Rule removal example (first and only param: either the rule name or the raw rule)

h.removeRule('inverse-1');
// Outputs "[HyLAR] Removed rule (?p1 inverseOf ?p2) ^ (?x ?p1 ?y) -> (?y ?p2 ?x)" if succeeded.

Use HyLAR in a browser

Run npm run clientize, which will generate the file hylar-client.js. Include this script in your page with this line:

<script src="path-to/hylar-client.js"></script>

As in the node module version, you can instantiate HyLAR with const h = new Hylar(); and call the same methods query(), load() and parseAndAddRule().

Use HyLAR as a server

Installation

npm install -g hylar

Run the server

Command hylar with the following optional parameters

  • --port <port_number> (port 3000 by default)
  • --no-persist deactivates database persistence (activated by default)
  • --graph-directory </your/base/graph/directory/> where local datasets are saved
  • --entailment either OWL2RL (default) or RDFS
  • --reasoning-method either incremental (default) or tag-based (provides reasoning proofs)

Hylar server API

  • /classify/{FILE_NAME} (GET)

Loads, parses and classify the file {FILE_NAME} from the ontology directory.

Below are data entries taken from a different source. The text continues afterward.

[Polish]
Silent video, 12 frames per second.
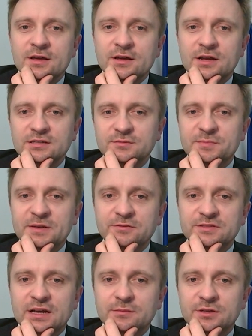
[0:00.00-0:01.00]
razem z Panią
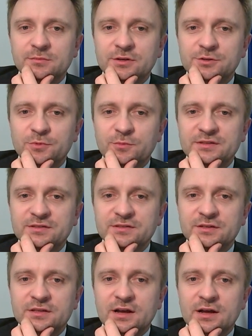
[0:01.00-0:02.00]
Skarbnik byliśmy
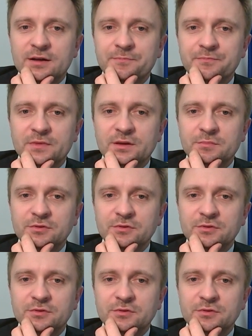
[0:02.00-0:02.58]
obecni na mm,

Note: You don't have to specify the ontology file's mimetype as it is detected automatically using its extension.

  • /classify/ (GET)

Allows classifying an ontology as a string, which requires its original serialization type.

Body parameters filename the absolute path of the ontology file to be processed. mimetype the serialization of the ontology (mimetype, one of text/turtle, text/n3 or application/ld+json).

  • /query(GET)

SPARQL queries your loaded ontology as does Hylar.query().

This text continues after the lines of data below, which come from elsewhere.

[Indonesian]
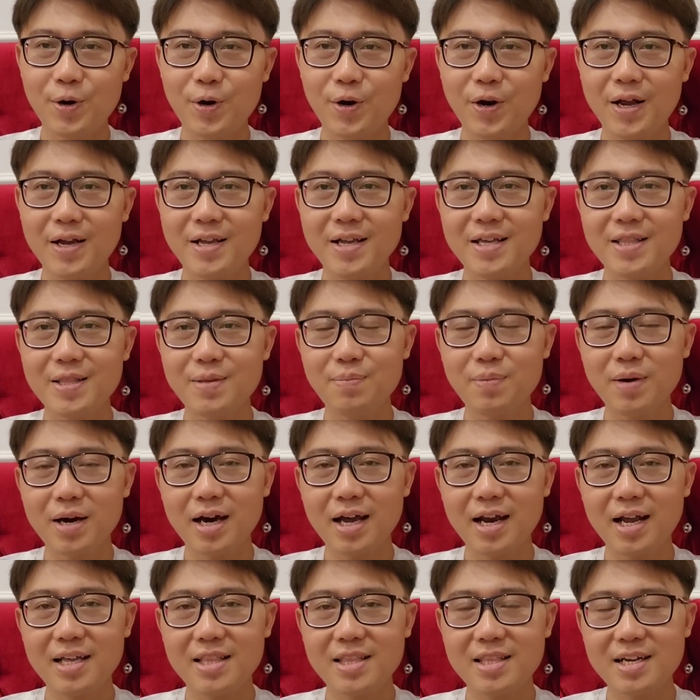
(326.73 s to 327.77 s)
Orangnya tipe
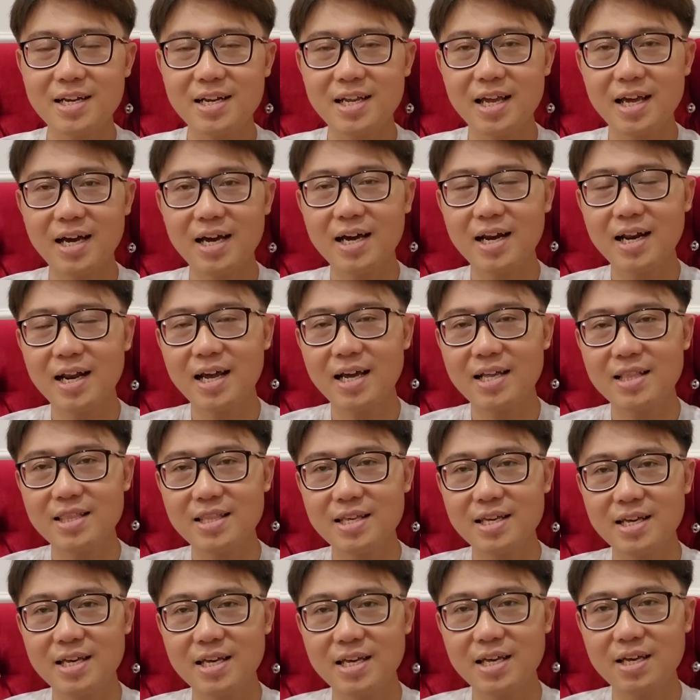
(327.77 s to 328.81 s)
karakter yang
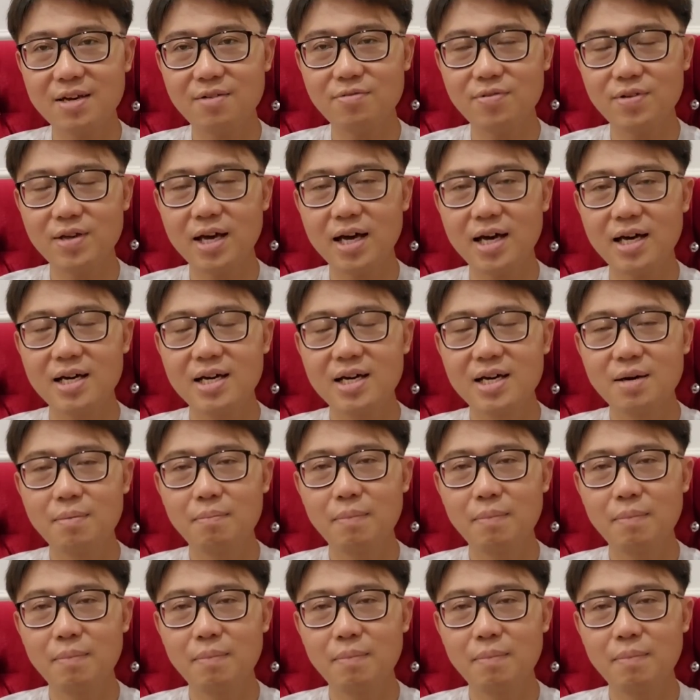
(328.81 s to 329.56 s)
kreatif ya,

Body parameters query the SPARQL query string.

  • /rule (PUT)

Puts an list of custom rules and adds it to the reasoner.

Body parameters rules the array of conjunctive rules.

Supported inferences

HyLAR supports a subset of OWL 2 RL and RDFS.

  • RDFS
    • Rules: rdf1, rdfs2, rdfs3, rdfs4a, rdfs4b, rdfs5, dfs6, rdfs7, rdfs8, rdfs9, rdfs10, rdfs11, rdfs12, rdfs13.
    • Supports all RDFS axiomatic triples, except axioms related to rdf:Seq and rdf:Bag.
  • OWL 2 RL
    • Rules: prp-dom, prp-rng, prp-fp, prp-ifp, prp-irp, prp-symp, prp-asyp, prp-trp, prp-spo1, prp-spo2, prp-eqp1, prp-eqp2, prp-pdw, prp-inv1, prp-inv2, prp-npa1, prp-npa2, cls-nothing2, cls-com, cls-svf1, cls-svf2, cls-avf, cls-hv1, cls-hv2, cls-maxc1, cls-maxc2, cls-maxqc1, cls-maxqc2, cls-maxqc3, cls-maxqc4, cax-sco, cax-eqc1, cax-eqc2, cax-dw, scm-cls, scm-sco, scm-eqc1, scm-eqc2, scm-op, scm-dp, scm-spo, scm-eqp1, scm-eqp2, scm-dom1, scm-dom2, scm-rng1, scm-rng2, scm-hv, scm-svf1, scm-svf2, scm-avf1, scm-avf2
    • Axiomatic triples are not yet supported.

Publications

Location-agnostic mechanism

Terdjimi, M., Médini, L., & Mrissa, M. (2015, May). Hylar: Hybrid location-agnostic reasoning 📚 In ESWC Developers Workshop 2015 (p. 1).

Incremental reasoning on the Web with HyLAR

Terdjimi, M., Médini, L., & Mrissa, M. (2016, April). HyLAR+: improving hybrid location-agnostic reasoning with incremental rule-based update 📚 In Proceedings of the 25th International Conference Companion on World Wide Web (pp. 259-262). International World Wide Web Conferences Steering Committee.

Tag-based maintenance

Terdjimi, M., Médini, L., & Mrissa, M. (2018, April). Web Reasoning Using Fact Tagging 📚 In Companion of the The Web Conference 2018 on The Web Conference 2018 (pp. 1587-1594). International World Wide Web Conferences Steering Committee.